The gangway took us through a side entrance into the wide main lobby. It had marble floors and a high ceiling, with great chandeliers and a large tapestry depicting a sugar plantation on the far-right wall. The lobby was so large the voices of the girls echoed in it. They were all standing in three long lines, which line they were in depending on the first initial of their last names. The moment Gisselle set eyes on the crowd, she moaned.
"I can't sit here like this and wait," she complained loudly enough for a number of girls nearby to overhear. "We don't have to do this at our school in New Orleans! I thought you said they knew about me and would take my problems into
consideration."
"Just a minute," Daddy said softly. Then he went to speak to a tall thin man in a suit and tie who was directing the girls into the proper lines and helping them to fill out some forms. He looked our way after Daddy spoke to him, and a moment later he and Daddy went to the desk upon which was the sign A-H. Daddy spoke to the teacher behind our desk, and she then gave him two packets. He thanked her and the tall man and quickly returned to our side.
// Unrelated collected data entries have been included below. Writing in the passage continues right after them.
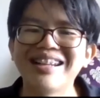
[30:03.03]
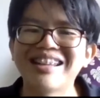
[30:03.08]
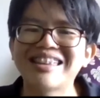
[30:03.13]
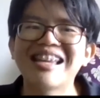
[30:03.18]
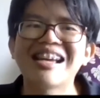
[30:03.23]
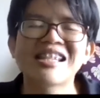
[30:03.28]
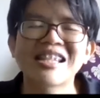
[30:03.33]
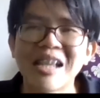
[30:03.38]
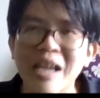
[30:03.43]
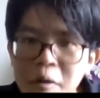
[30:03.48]

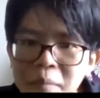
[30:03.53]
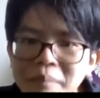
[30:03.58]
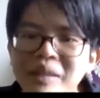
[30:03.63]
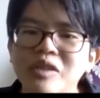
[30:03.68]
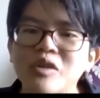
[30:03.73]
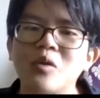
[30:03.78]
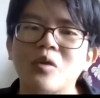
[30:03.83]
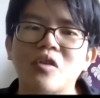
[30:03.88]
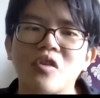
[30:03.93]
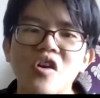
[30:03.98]
I also
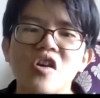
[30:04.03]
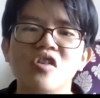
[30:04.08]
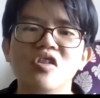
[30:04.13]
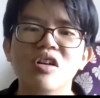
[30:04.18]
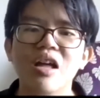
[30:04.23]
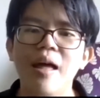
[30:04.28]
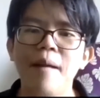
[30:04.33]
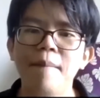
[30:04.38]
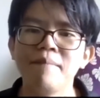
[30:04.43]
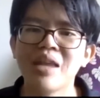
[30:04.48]
learn
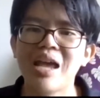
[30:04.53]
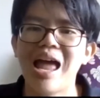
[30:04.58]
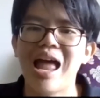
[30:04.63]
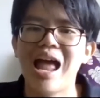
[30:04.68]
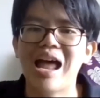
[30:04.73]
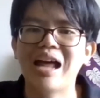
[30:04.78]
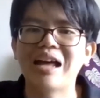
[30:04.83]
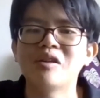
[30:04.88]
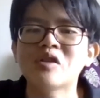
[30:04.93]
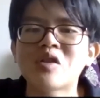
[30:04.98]
to
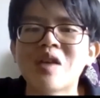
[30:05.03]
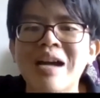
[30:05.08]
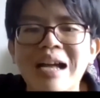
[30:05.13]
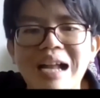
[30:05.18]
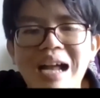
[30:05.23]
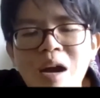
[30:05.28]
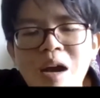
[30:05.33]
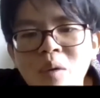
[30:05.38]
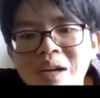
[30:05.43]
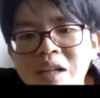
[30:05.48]

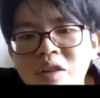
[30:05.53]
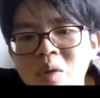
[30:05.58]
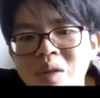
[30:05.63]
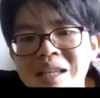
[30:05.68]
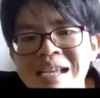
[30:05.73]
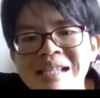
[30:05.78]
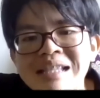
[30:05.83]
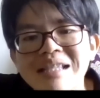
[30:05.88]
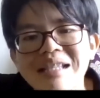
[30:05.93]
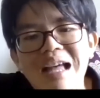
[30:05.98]
offer
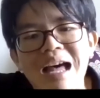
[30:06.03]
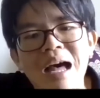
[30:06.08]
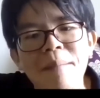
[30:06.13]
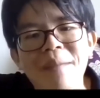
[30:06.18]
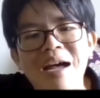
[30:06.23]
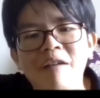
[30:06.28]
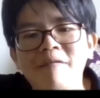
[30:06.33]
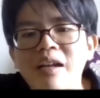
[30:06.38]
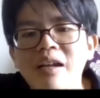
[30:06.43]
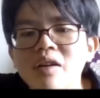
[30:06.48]
whatever I
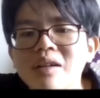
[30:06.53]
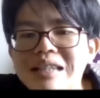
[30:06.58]
have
"Okay," Daddy said, "I've got your registration folders. You're both assigned to the Louella Clairborne House."
"What kind of name for a dorm is that?" Gisselle said.
"It was named after Mr. Clairborne's mother. There are three dorms, and Daphne assured me that you two are in the best of the three."
"Great."
"Thank you, Daddy," I said, taking my packet from him. I felt guilty getting the preferential treatment along with Gisselle and avoided the jealous gazes of the other girls who were still waiting in line.
"Here's your packet," Daddy said. He put it into Gisselle's lap when she didn't reach for it. Then he turned her around and wheeled her out of the building.
"They told me there's an elevator to get you up and down in the main building. The bathrooms all have facilities for handicapped people, and your classes are all pretty much on the same floors so you won't have great difficulty getting from one to the other in time," Daddy said.
Reluctantly, Gisselle opened the packet as we descended the gangway. On the first page was a letter of welcome from Mrs. Ironwood, strongly advising that we read each and every page of the orientation materials and concern ourselves especially with the rules.